Cooking with Emily – Bannock

Emily Mailhot Vegreville News Advertiser

When it comes to many things in life – cooking, working, friendships, and family relationships – adaptability is a key ingredient. This month’s esteemed guest for Cooking with Emily reinforced that message by adding a few interesting twists and turns of his own to the story. When I saw that this month’s recipe was for bannock, many memories of childhood dinners came to the surface, with my father Ed Mailhot at center stage. My dad, a Metis cowboy by nature, loves bannock, and he cooks it quite well, so I was happy to have a professional to consult for the Cooking with Emily segment.

A fun fact: the recipe you see on this page is not the one that was originally selected. According to my guest, that one was “no good,” and “didn’t make any sense,” not to mention “Mine is better.” But we kept trucking right along anyways. The first recipe we used had most of the same ingredients, but there was no lard (or butter, as my dad prefers to use,) and there was yeast in the recipe. Why was there yeast in a recipe for flatbread? We don’t know. There weren’t instructions to let it rise, either, so the end result wound up tasting like yeast, but with a heavy consistency. It wasn’t our favourite.
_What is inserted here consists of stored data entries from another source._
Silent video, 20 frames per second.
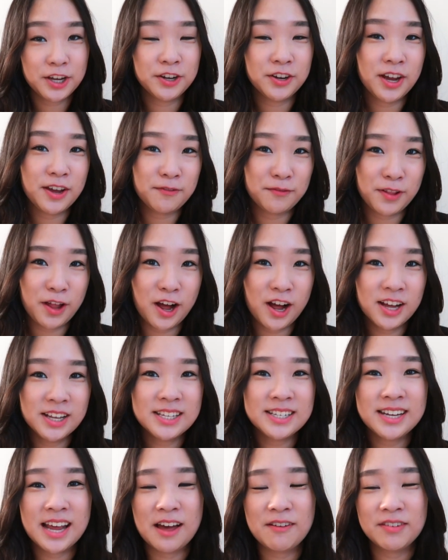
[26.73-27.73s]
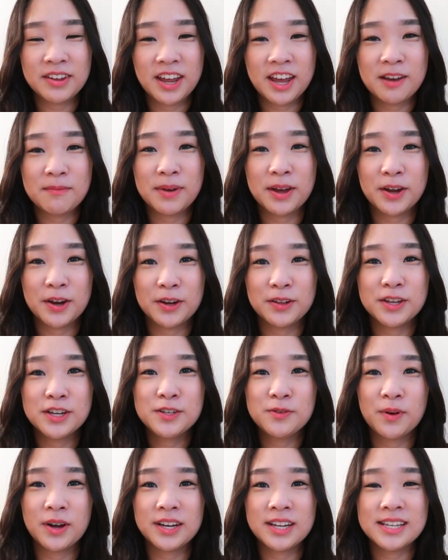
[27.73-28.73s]
create vlogs navigating my early
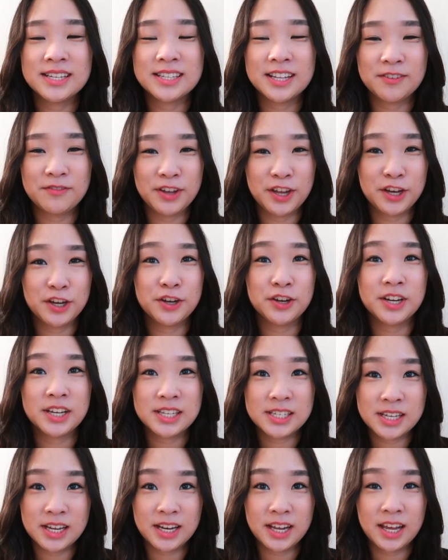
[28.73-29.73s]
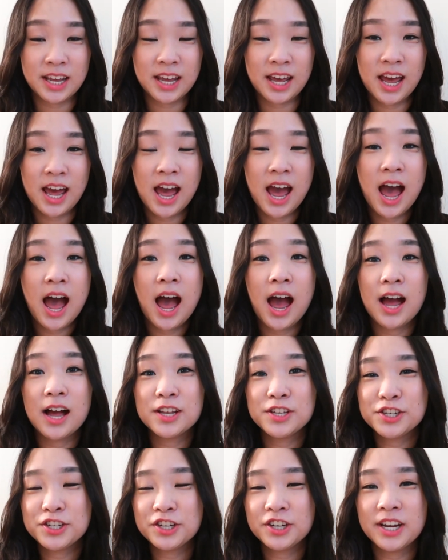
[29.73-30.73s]
20s living in New York City. I
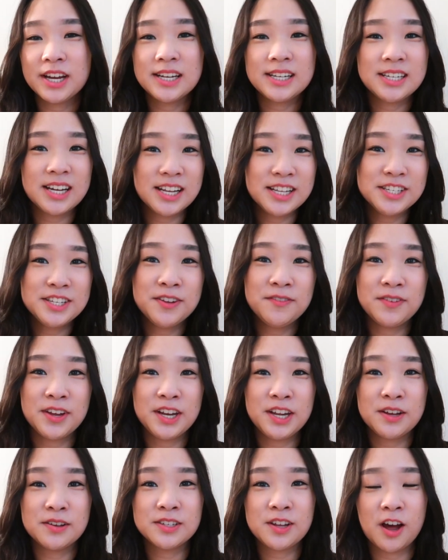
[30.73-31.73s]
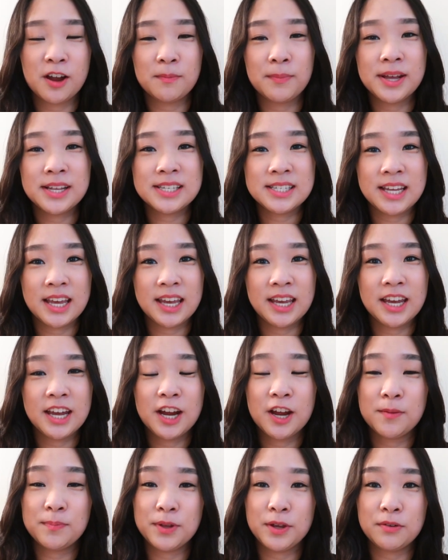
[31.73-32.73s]
also create tons of videos on my
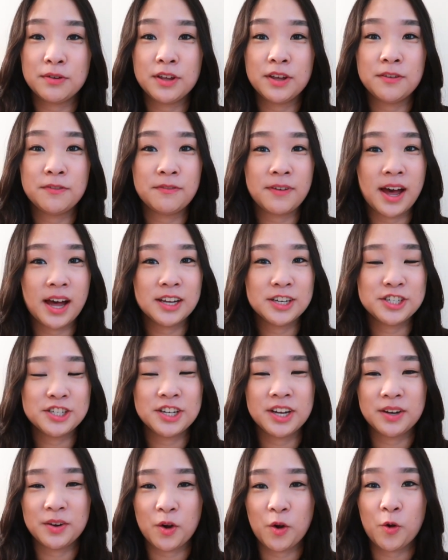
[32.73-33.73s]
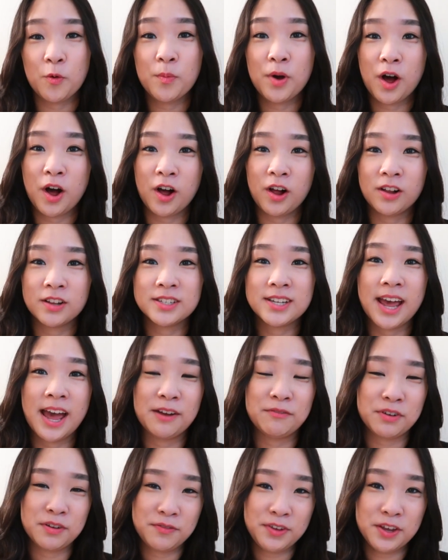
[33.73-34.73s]
skincare, beauty, fashion, home hauls,
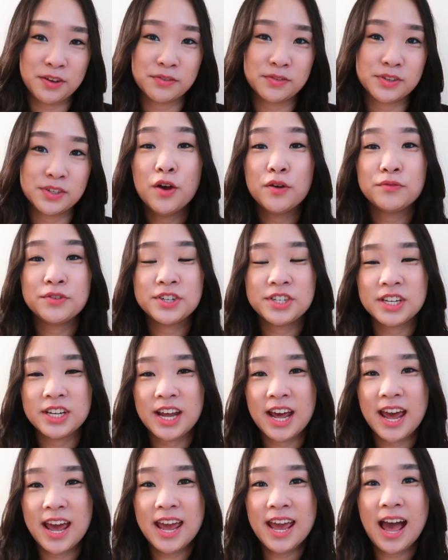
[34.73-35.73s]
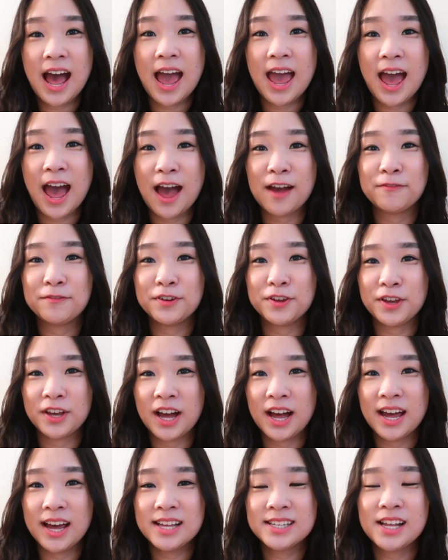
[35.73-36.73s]
and reviews. For today, I have for you
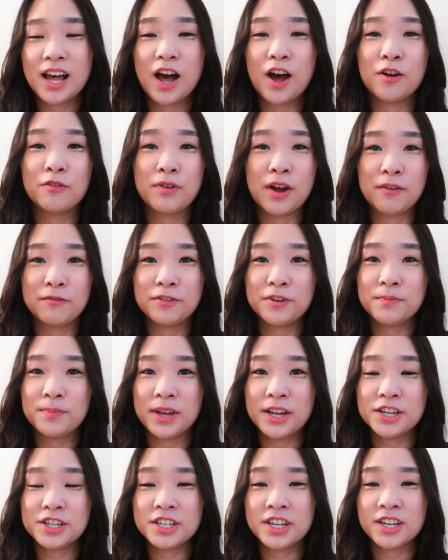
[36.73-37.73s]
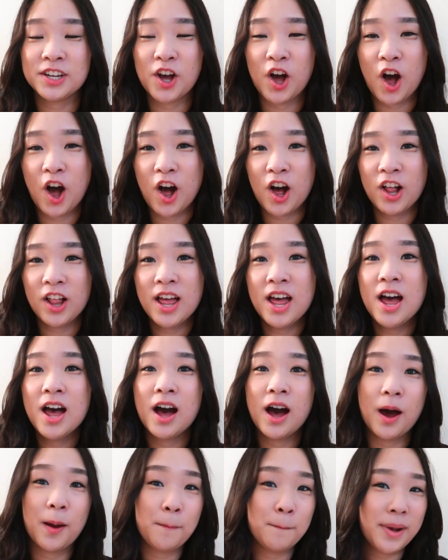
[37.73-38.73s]
guys a Reformation haul,
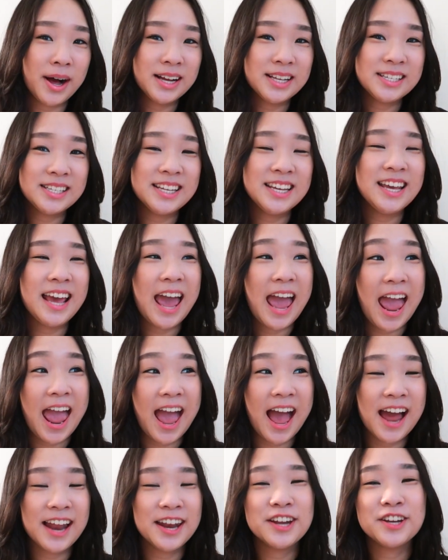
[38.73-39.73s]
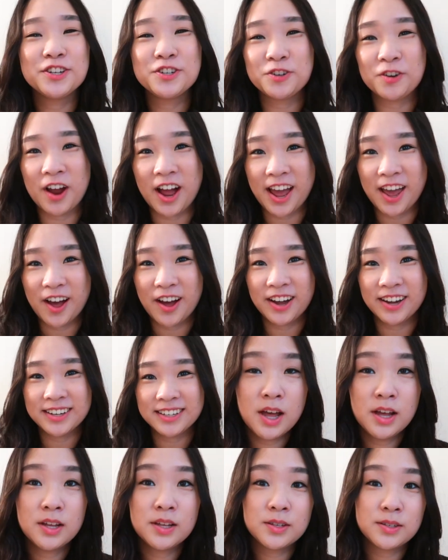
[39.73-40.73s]
unboxing, and try on.
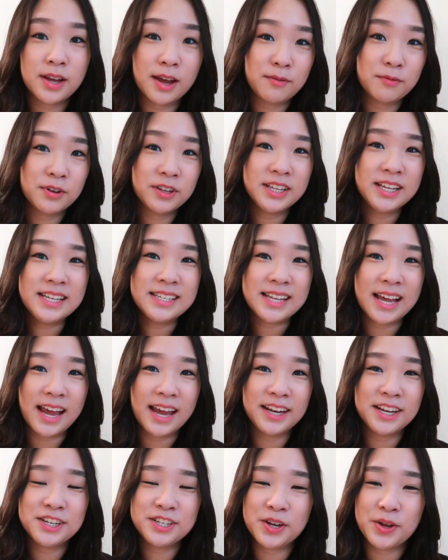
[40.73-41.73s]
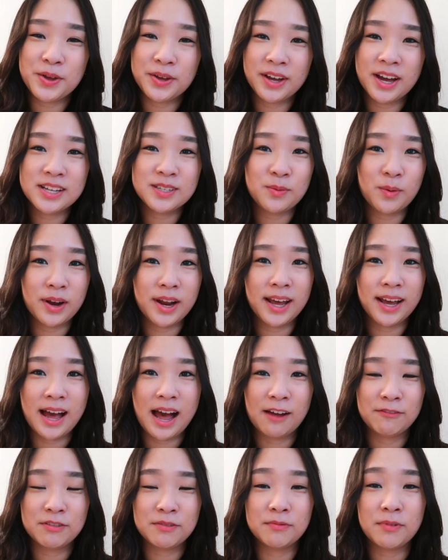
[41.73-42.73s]
So I'm really excited to show you guys what I
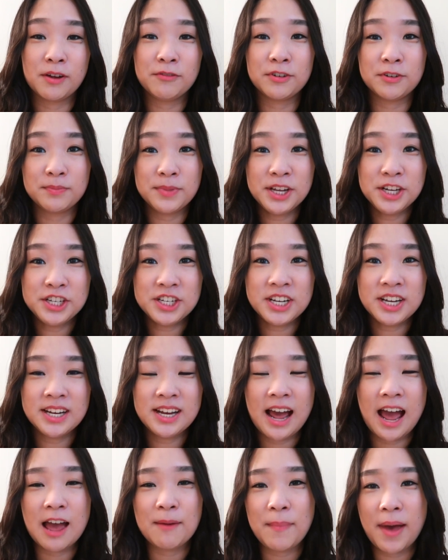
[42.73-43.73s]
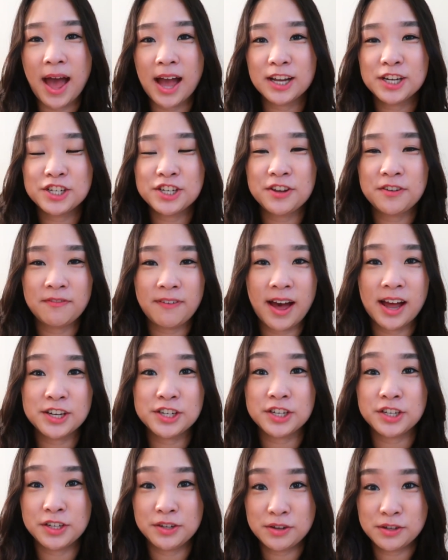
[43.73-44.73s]
got from Reformation. I'm actually a
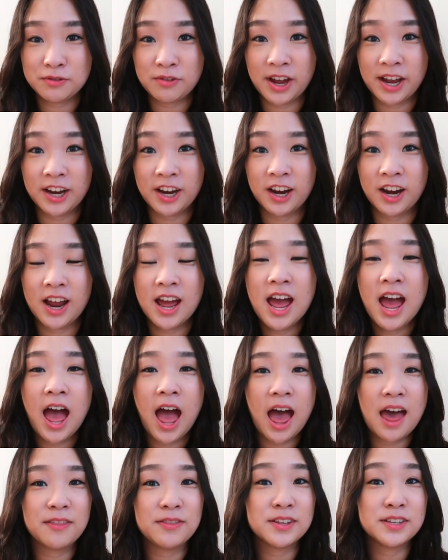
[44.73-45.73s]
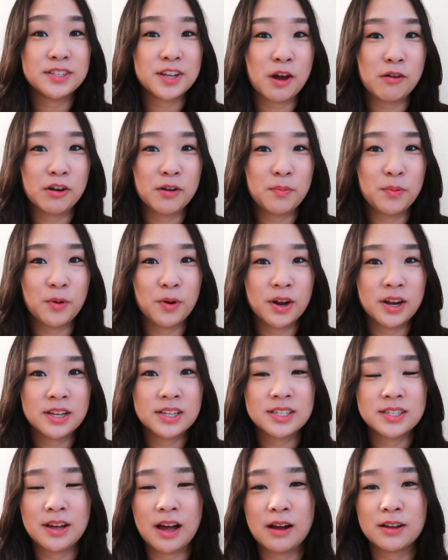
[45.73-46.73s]
fashion news writer at the Zoe
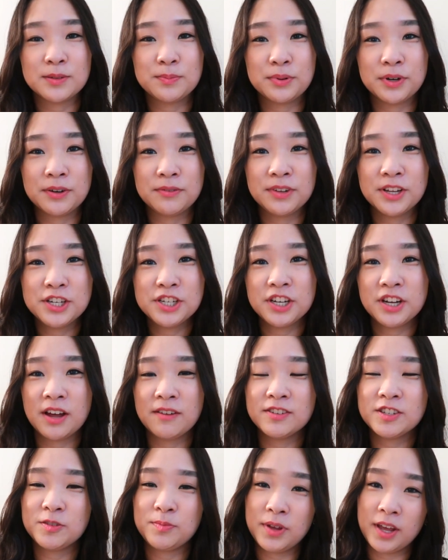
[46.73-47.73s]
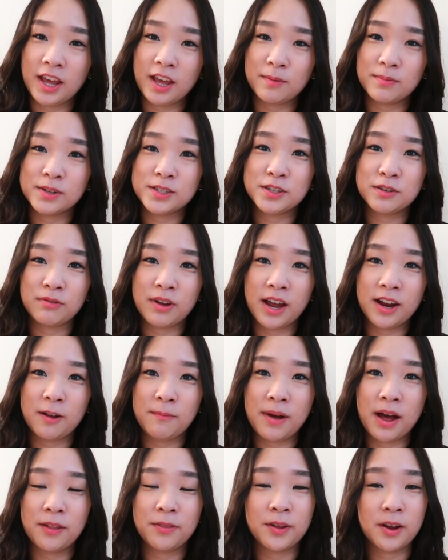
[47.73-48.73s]
Report, so I was privileged enough to be able to write
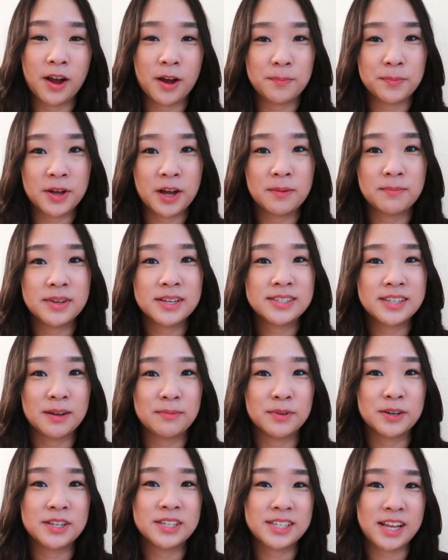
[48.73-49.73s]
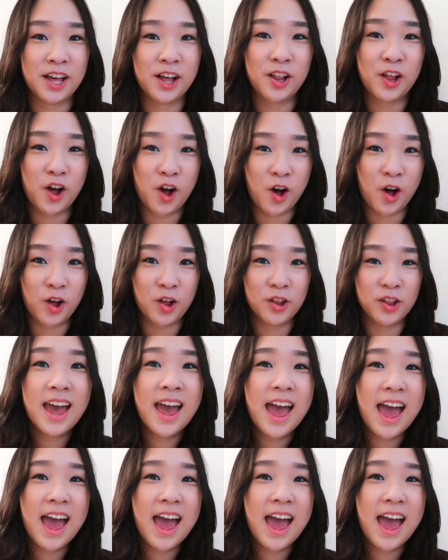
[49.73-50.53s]
about their upcoming summer sale haul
The next day, we regrouped to prepare another batch of bannock, but with “the right” recipe this time. The only notes I will include for the first few steps are that my guest’s preferred temperature at which to melt butter is as high as your oven will go, and that it doesn’t seem to matter if you “dig a ditch” in the dry ingredients before pouring in the milk and half the melted butter.

Once the ingredients are all mixed together, your bannock should have a “sticky” consistency.

“Sticky; adjective; the correct texture for raw bannock dough; if you put it on a stick and it stays.” This rule of thumb is especially important if you’re planning on cooking your bannock the good old-fashioned way over a fire. After cooking for 30 minutes in the oven, the house was much warmer than necessary, but the snack was delicious. Best served in one large piece so that each person may break off as much as he or she chooses to eat at a time.

Our final score this month is Dad’s recipe 1, other recipe 0.